*Responsable de iShares en Suisse

Les ETF sont de plus en plus surveillés par les autorités de réglementation. Le Comité de stabilité financière (FSB), la BRI et le FMI ont publié des rapports critiques à l’égard des ETF, pointant du doigt les risques liés à leur construction. Ces produits menaceraient donc la stabilité de la planète financière.

Ces mises en garde arrivent au bon moment. En effet, sur fond de croissance soutenue du marché des ETF, le nombre de fournisseurs et de produits et, concomitamment, la complexité des structures et des méthodes de réplication indicielle ont considérablement augmenté, bien souvent au détriment de la transparence pour les investisseurs. Outre les ETF traditionnels, il existe également des ETP, ETN, ETC. Contrairement aux ETF, qui sont des fonds aux avoirs ségrégués, les ETN et les ETC par exemple sont des obligations structurées adossées – ou non – à des valeurs, c’est-à-dire des instruments qui ne sont pas soumis à la réglementation UCITS. De plus, les reproches des régulateurs ne s’appliquent pas de la même manière à tous les ETF.

Le FSB critique tout particulièrement certains ETF nés de l’ingénierie financière, qui reposent uniquement sur des constructions de swaps (ETF synthétique). Le FSB critique, d’autre part, les éventuels conflits d’intérêts si l’émetteur de l’ETF et le fournisseur du swap appartiennent au même établissement financier. Il met aussi en avant le risque lié à l’utilisation de titres illiquides dans le cadre de l’accord de swap.

L’investisseur peut également être amené à payer des coûts trop élevés en raison de l’utilisation d’une seule contrepartie interne, cela étant dû au manque de ­concurrence entre les fournisseurs de contrats.

Mais dans le sillage de la crise, les méthodes de réplication via des accords de swaps se sont nettement améliorées. Les fournisseurs d’ETF n’appartenant pas à une banque travaillent généralement avec plusieurs fournisseurs de swaps afin de diversifier le risque de contrepartie, d’exploiter différentes sources de liquidité et d’obtenir des prix compétitifs pour les accords de swaps. Plusieurs fournisseurs d’ETF respectent déjà les recommandations de bonne pratique du FSB en matière de publication du collatéral et d’évaluation des risques de la réplication synthétique.

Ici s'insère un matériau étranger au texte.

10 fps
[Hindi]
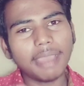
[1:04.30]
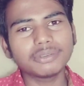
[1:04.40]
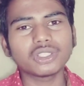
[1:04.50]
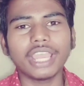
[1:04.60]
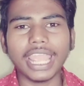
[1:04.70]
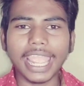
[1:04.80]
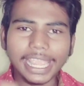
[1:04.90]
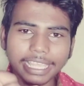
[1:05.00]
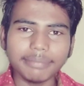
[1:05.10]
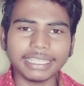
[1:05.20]
आप जो है
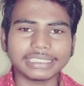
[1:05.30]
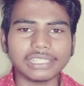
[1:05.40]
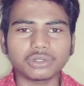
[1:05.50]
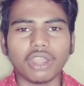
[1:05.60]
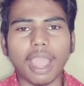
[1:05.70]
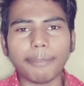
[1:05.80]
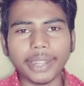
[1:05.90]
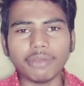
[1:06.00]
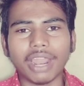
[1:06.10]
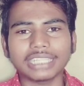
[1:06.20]
एक ही मैसेज को
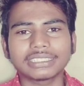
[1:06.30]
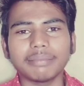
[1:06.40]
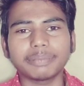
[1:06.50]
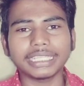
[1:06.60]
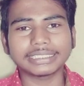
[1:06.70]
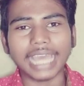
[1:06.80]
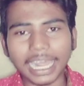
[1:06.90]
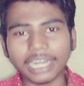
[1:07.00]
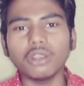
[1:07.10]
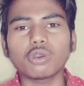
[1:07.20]
अपने व्हाट्सएप के
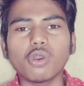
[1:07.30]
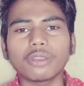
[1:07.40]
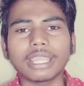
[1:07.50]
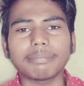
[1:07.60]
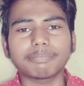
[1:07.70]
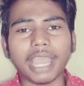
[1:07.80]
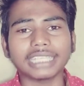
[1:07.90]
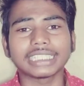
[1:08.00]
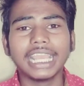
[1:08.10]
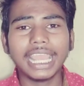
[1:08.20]
सारे लोगों के
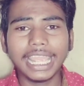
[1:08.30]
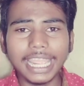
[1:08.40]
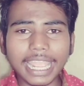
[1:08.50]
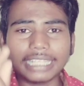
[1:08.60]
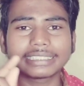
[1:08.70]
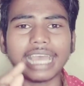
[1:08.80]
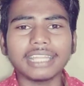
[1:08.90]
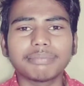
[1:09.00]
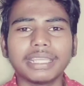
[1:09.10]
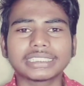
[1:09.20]
पास एक
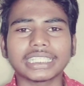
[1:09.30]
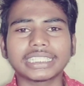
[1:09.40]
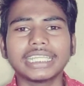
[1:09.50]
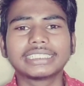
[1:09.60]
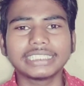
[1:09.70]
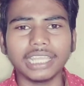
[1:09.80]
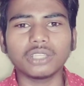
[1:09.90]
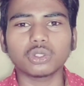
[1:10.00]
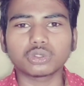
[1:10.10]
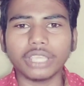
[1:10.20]
साथ भेज सकते हैं जी
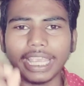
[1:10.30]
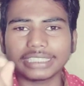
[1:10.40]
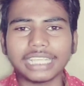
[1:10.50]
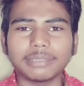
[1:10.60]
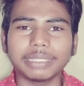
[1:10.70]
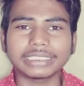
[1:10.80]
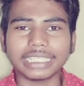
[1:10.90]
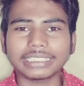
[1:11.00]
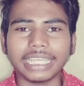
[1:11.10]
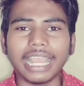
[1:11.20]
हाँ दोस्तों एक साथ भेज
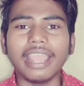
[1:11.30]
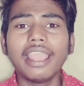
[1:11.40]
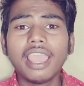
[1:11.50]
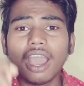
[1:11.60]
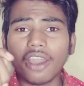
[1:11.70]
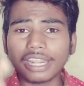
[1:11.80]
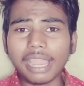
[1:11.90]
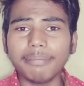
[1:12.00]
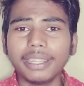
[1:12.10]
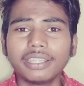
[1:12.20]
सकते हैं और
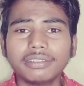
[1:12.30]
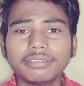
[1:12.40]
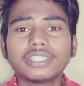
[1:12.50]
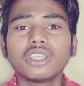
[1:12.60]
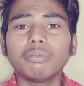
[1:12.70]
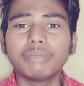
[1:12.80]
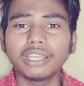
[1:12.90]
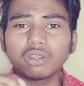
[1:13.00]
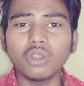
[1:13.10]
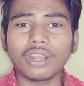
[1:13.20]
यह जो
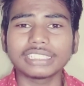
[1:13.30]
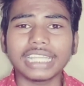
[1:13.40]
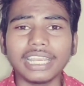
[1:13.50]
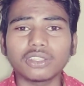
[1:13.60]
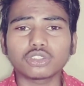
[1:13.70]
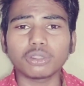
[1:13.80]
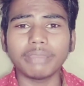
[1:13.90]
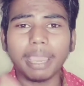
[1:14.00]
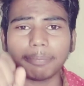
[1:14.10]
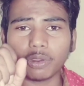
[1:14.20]
बिल्कुल ओरिजिनल है दोस्तों
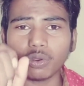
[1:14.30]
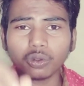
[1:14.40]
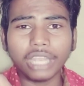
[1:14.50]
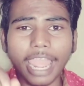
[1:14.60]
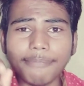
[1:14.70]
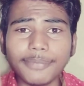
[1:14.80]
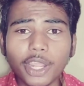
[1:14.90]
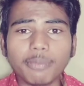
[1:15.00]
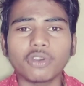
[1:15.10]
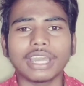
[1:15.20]
मैं आप लोगों को लाइव
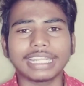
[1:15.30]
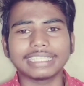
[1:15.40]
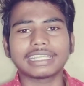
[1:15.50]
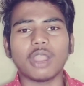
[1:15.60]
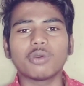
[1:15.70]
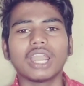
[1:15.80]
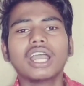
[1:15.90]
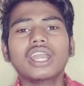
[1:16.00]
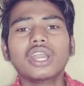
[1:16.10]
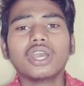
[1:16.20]
डेमो करके दिखाऊंगा
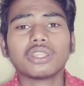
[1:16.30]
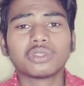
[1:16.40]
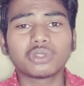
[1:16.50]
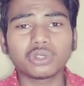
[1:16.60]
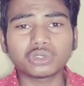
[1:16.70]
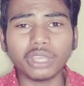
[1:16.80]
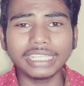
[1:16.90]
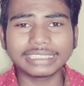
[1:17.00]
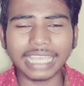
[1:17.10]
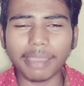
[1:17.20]
तो दोस्तों
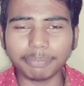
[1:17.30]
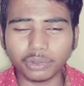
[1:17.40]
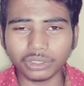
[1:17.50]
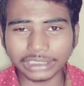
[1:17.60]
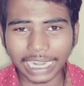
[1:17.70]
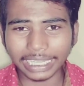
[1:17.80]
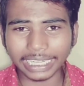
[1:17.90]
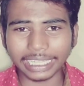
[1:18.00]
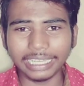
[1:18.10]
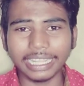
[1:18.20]
इसे आपको
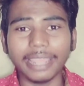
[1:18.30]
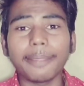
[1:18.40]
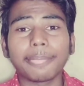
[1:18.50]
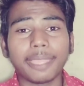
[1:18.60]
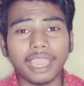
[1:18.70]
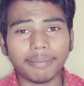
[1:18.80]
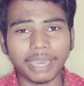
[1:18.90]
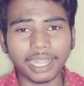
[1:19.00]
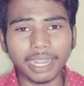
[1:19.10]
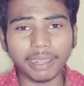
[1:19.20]
जानने के लिए
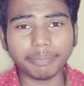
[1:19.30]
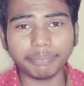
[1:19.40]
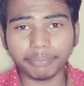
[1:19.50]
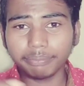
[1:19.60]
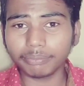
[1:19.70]
हमारे आप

Certains publient sur leur site internet le niveau de «sur-collatérisation» (over-collateralization) des accords de swaps, le nom des partenaires des swaps, les coûts des contrats et les titres sous-jacents des produits à réplication synthétique. Ces nouveaux développements des ETF à réplication synthétique sont nécessaires car les investisseurs souhaitent également utiliser des ETF pour répliquer efficacement des classes d’actifs moins liquides et des thèmes d’investissements spécifiques, (émergents).

Le prêt de titres est également stigmatisé par le FSB, une activité pourtant très répandue pour les ETF à réplication physique. Pratiquer une gestion prudente du prêt de titres est pourtant dans l’intérêt de l’investisseur, car les revenus supplémentaires générés permettent de réduire le total des coûts. Dans certains cas, le revenu est même supérieur au total des frais sur encours (TER). Le prêt de titres repose sur la fiabilité de la gestion des risques. Chez BlackRock, par exemple, une équipe indépendante contrôle le processus de sélection des partenaires et veille au respect des règles d’évaluation et de suivi des risques du prêt de titres. Seuls les établissements affichant une solvabilité robuste sont considérés comme emprunteurs potentiels. En outre, seuls les titres liquides sont acceptés en garantie et valorisés quotidiennement aux prix du marché.

Le fonctionnement des ETF peut encore être amélioré. Malgré les aspects critiqués de manière légitime par le FSB, les ETF sont la plus grande innovation financière de ces vingt dernières années. A l’avenir, ils constitueront probablement des produits de référence sur les marchés. Les fonds à gestion active ont également recours aux produits dérivés et participent au prêt de titres, ce qui ne leur a pas valu une volée de bois vert. Par conséquent, les principaux fournisseurs d’ETF doivent faire le nécessaire pour que les ETF conservent leurs atouts initiaux, à savoir leur simplicité d’utilisation, leur transparence et leur liquidité, y compris sur un marché en très forte expansion. En assurant une communication régulière et détaillée sur leurs produits et en améliorant les méthodes de gestion des produits à réplication synthétique, ils ont clairement montré qu’ils acceptaient cette responsabilité.